I also asked Delvalle what prompted Creative Capital’s decision to create and subsequently continue a new practice of accepting all applications without regard to discipline.
“Originally, Creative Capital Awards were given to artists depending on their discipline. The idea was to group artists working in their field so that when we brought them together, they could help each other in their work. However, we started to notice that the cross-pollination between genres at gatherings like the Artist Retreat was very exciting, and so much work challenges traditional definitions of artistic practices. It was a rare chance for artists across disciplines to come together and share what they have learned, and for them to meet and possibly even collaborate with each other.”
An Interdisciplinary Philosophy
Creative Capital’s cross-disciplinary approach fits into a larger narrative in which the lines between the arts and other sectors are becoming blurred. For example, the MacArthur Foundation recently revamped its cultural grantmaking in Chicago to include organizations whose work is centered on racial equity and/or that are focused on other traditionally underfunded identities like people with disabilities. We’re also seeing non-arts funders integrate the arts into their grantmaking. In Philadelphia, the newly formed Independence Public Media awarded grants to cultural organizations like the African American Museum of Philadelphia.
Creative Capital also transitioned from genre-specific selection panels to a single panel composed of an interdisciplinary group of artists and art professionals.
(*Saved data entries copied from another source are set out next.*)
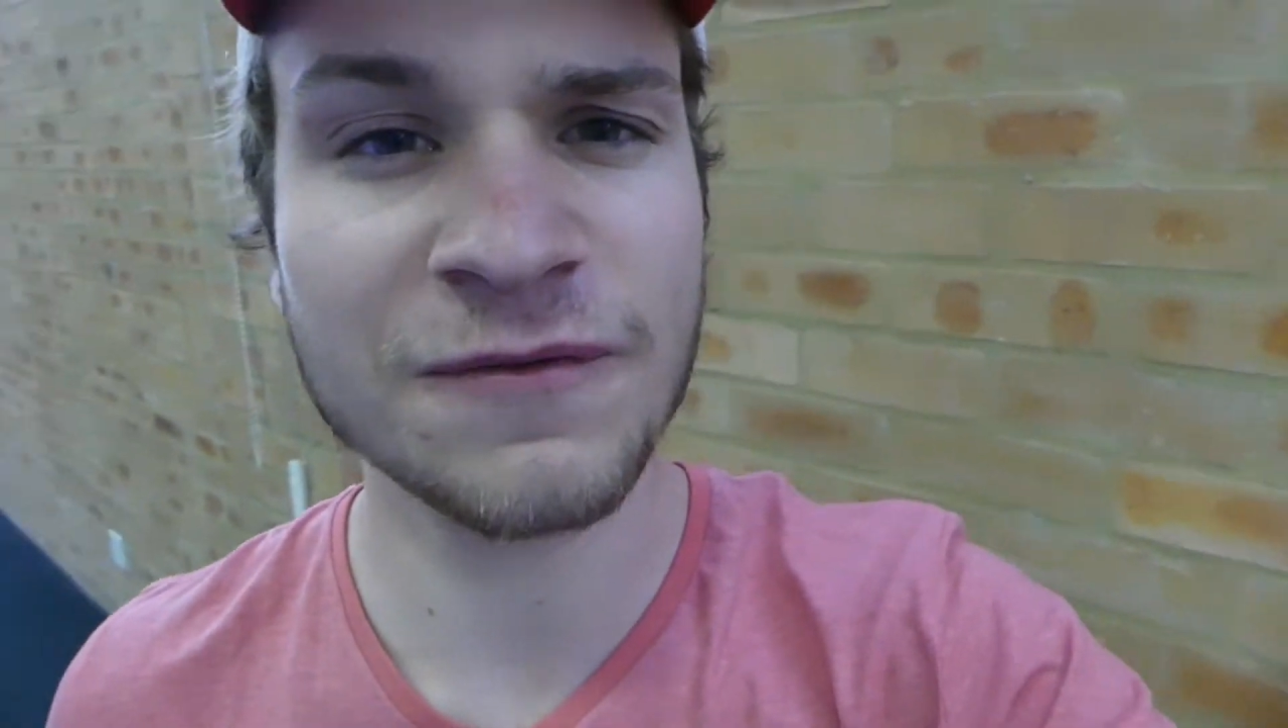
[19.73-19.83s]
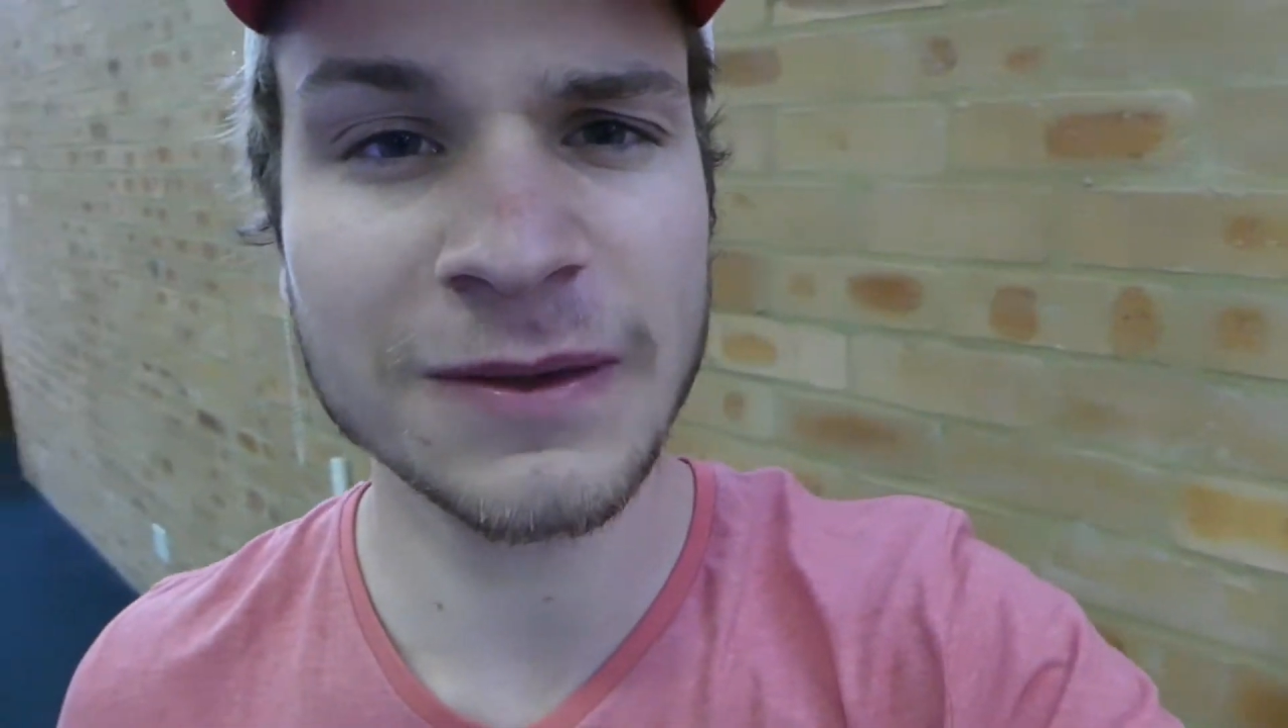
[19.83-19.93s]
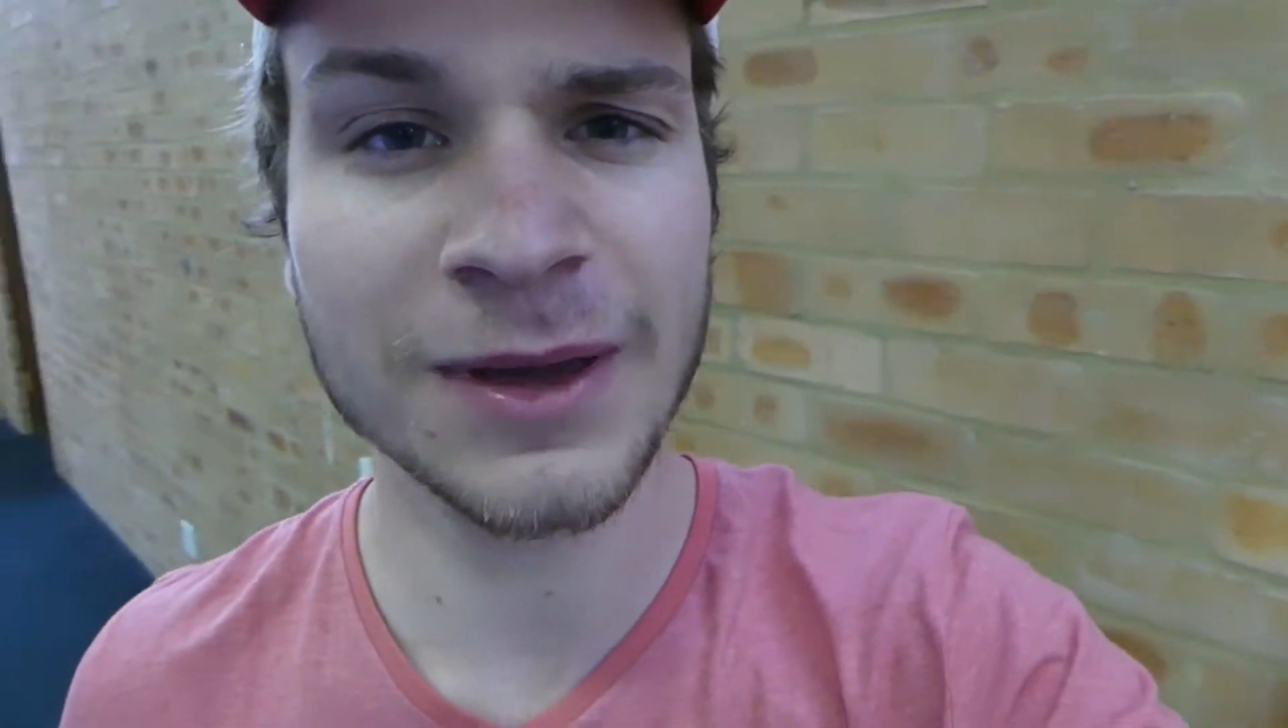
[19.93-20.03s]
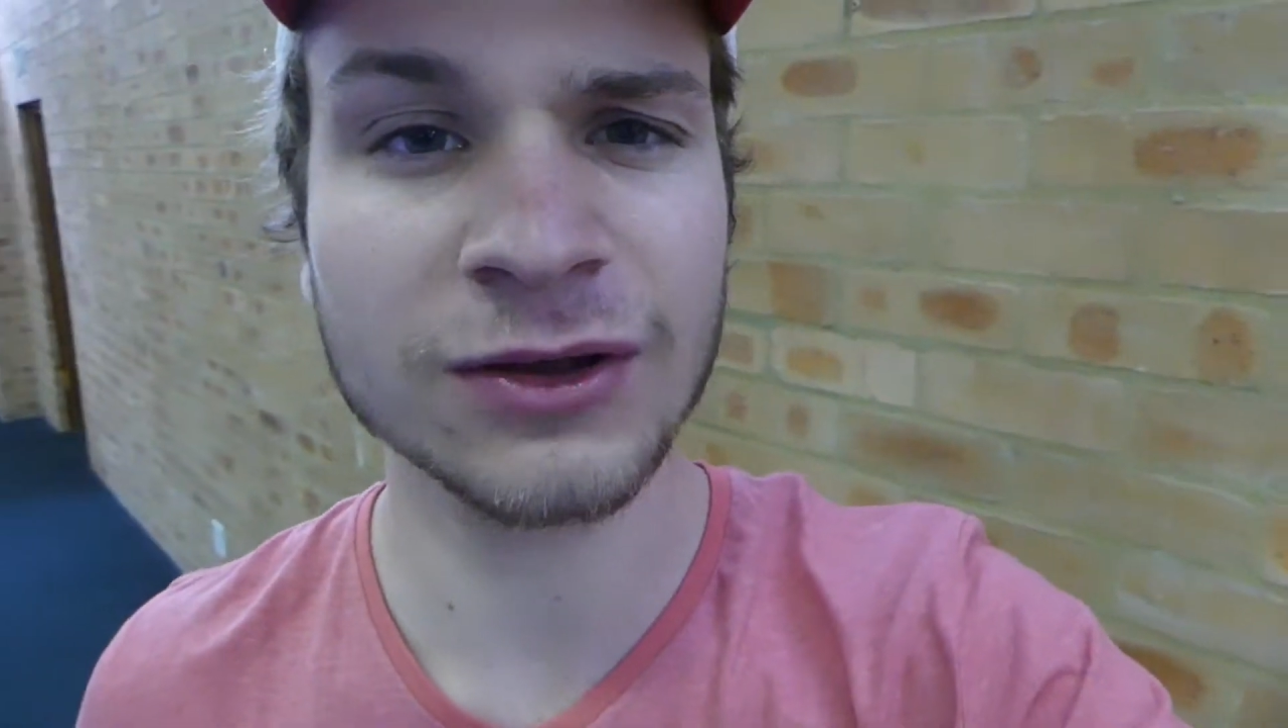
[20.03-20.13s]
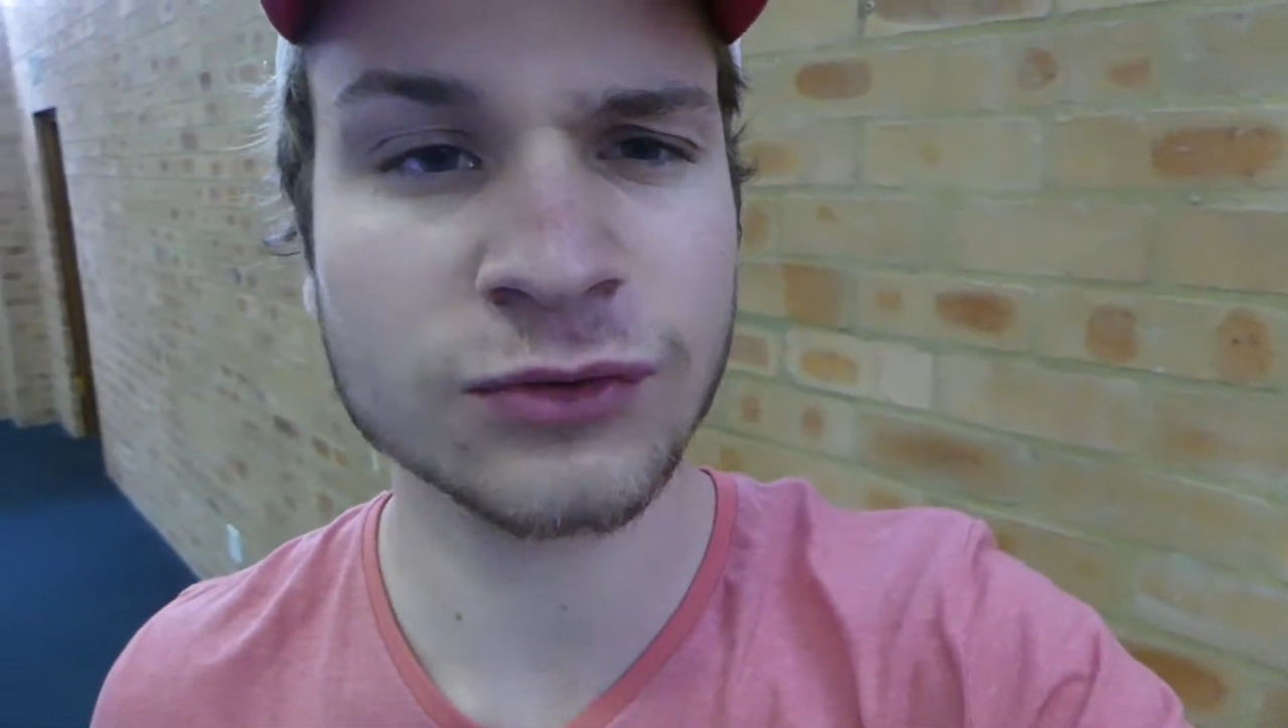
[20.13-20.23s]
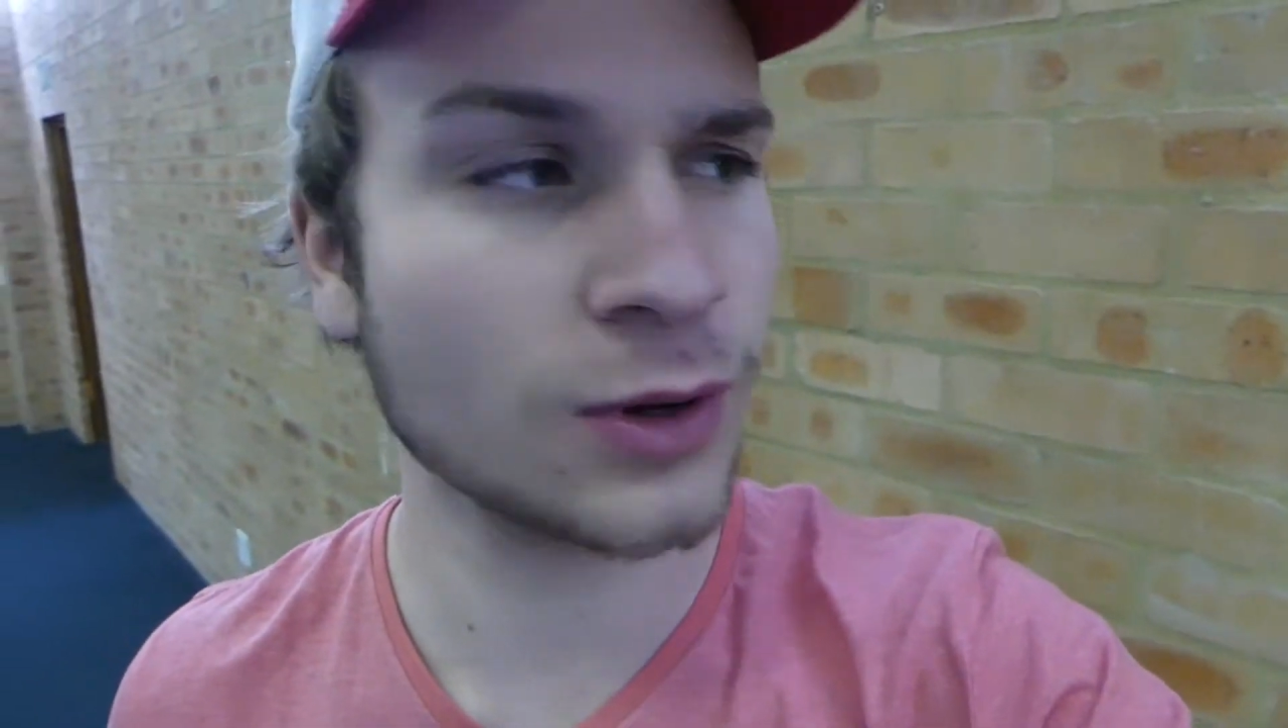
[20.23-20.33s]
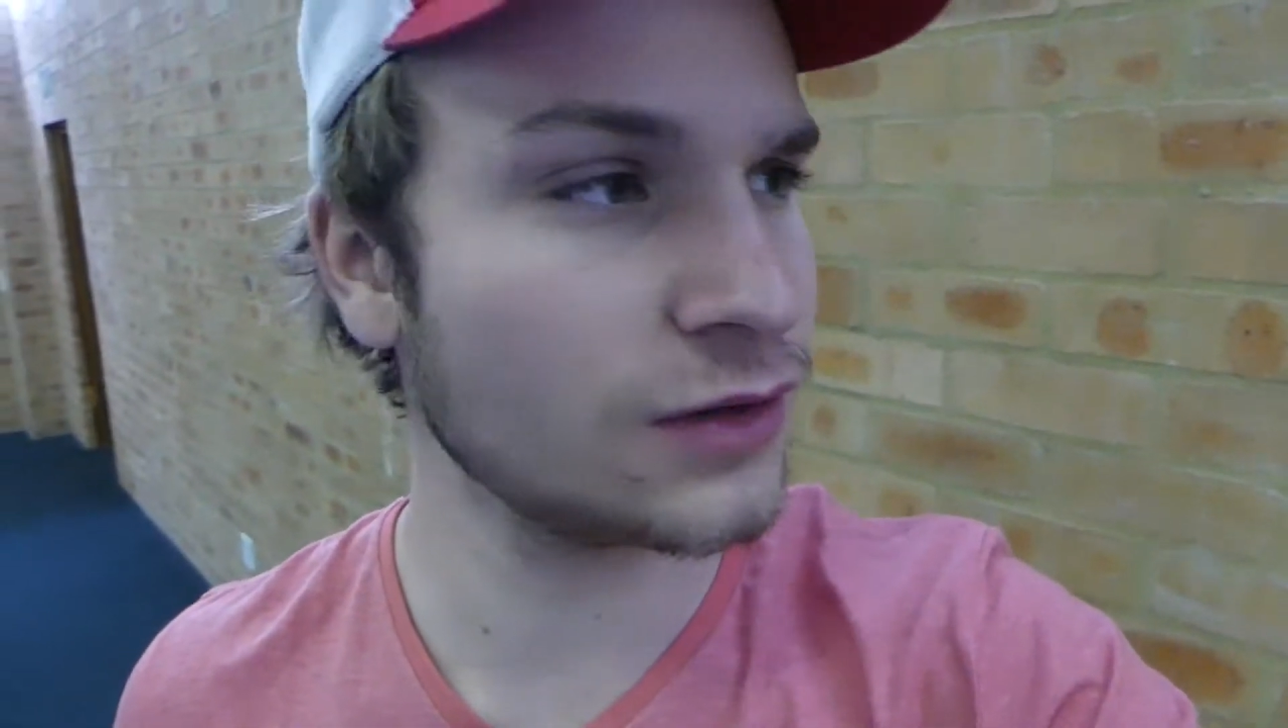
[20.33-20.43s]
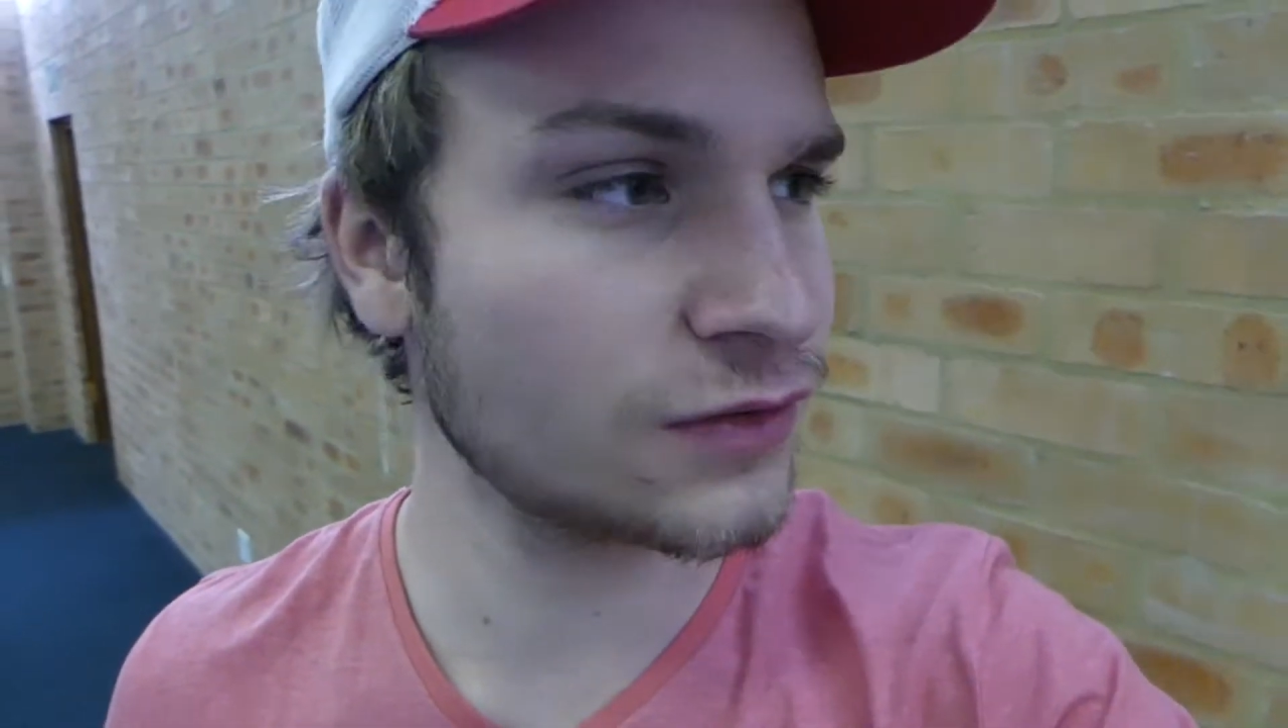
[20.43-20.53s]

female's one,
The idea here is to bring together people from a range of diverse fields to shed new light on a project.
“The first interdisciplinary panel review in 2018 was an experiment,” Delvalle said, “and we found that panelists had some concerns about the new process coming into it. However, by the end, they were generally convinced that it was a productive and innovative, and even an exciting way to review artist projects. Also, just as we have seen that artists often collaborate after major gatherings, possible collaborations among these arts professionals have been sparked through the interdisciplinary panel review. There’s no telling how this will affect the landscape a decade on—I’m excited for the possibilities!”
As far as the present-day landscape is concerned, many of philanthropy’s leading institutional funders have been exploring ways to make grantmaking more inclusive over the past 24 months. Some are revisiting their policy of unsolicited grant proposals or embracing a more democratic participatory grantmaking model. Others are dipping their toes into the waters of general operating support, while arts funders, as noted, are imploring their counterparts to commit direct support to individual artists.
All of this is old news to Creative Capital, where, since 1999, the artists themselves have been steering the ship. “What art looked like 10 years ago is vastly different, but what it does is the same—artists have the capacity to change minds, drive conversations, and ultimately to change lives through their work,” Delvalle said. “So as an organization that supports radical artists, we have to trust their radical visions.”